Only the records, exactly as written, belong in the answer; pictures do not.

Materials provided: Begin

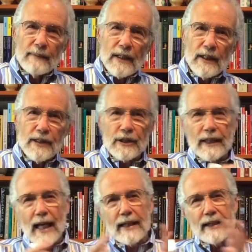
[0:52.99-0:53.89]
marriage
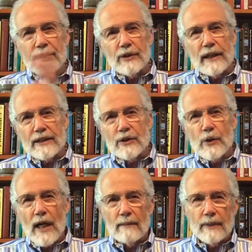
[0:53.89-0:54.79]
and not an issue that's too
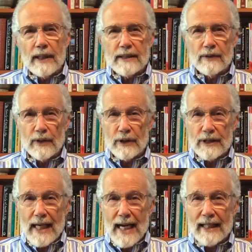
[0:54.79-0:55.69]
complex to
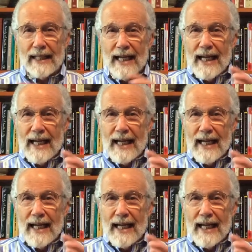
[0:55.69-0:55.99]
understand.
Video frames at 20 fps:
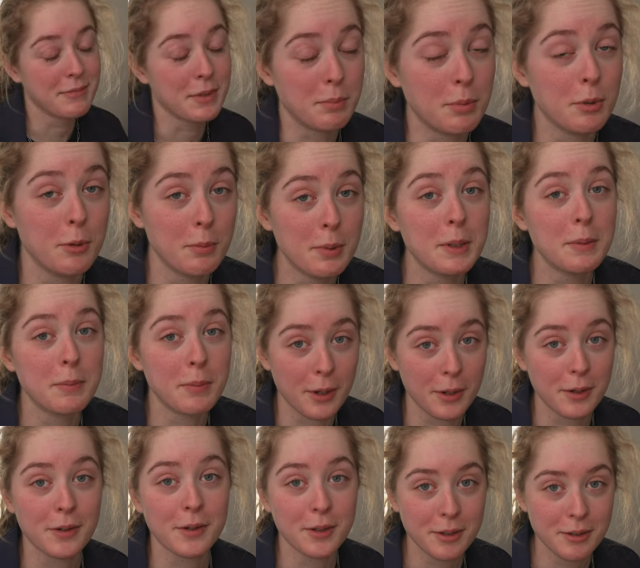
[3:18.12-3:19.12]
A pooping
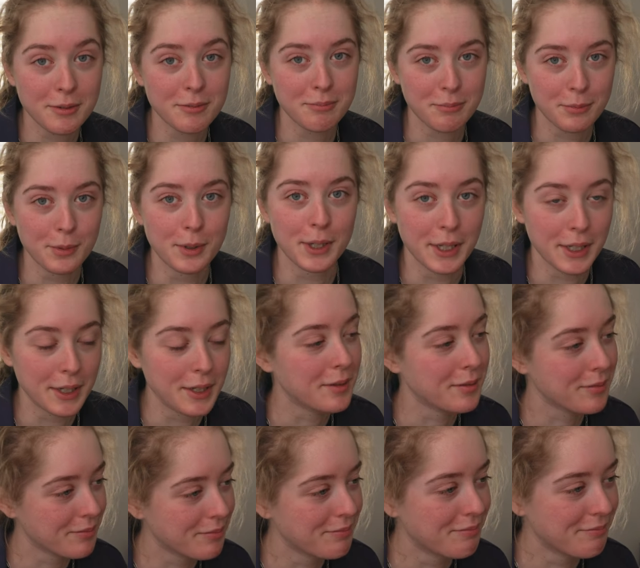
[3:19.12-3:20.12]
partner? Really?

Materials provided: End

> [Solved exercise]:
[0:52.99-0:53.89]
marriage
[0:53.89-0:54.79]
and not an issue that's too
[0:54.79-0:55.69]
complex to
[0:55.69-0:55.99]
understand.
Video frames at 20 fps:
[3:18.12-3:19.12]
A pooping
[3:19.12-3:20.12]
partner? Really?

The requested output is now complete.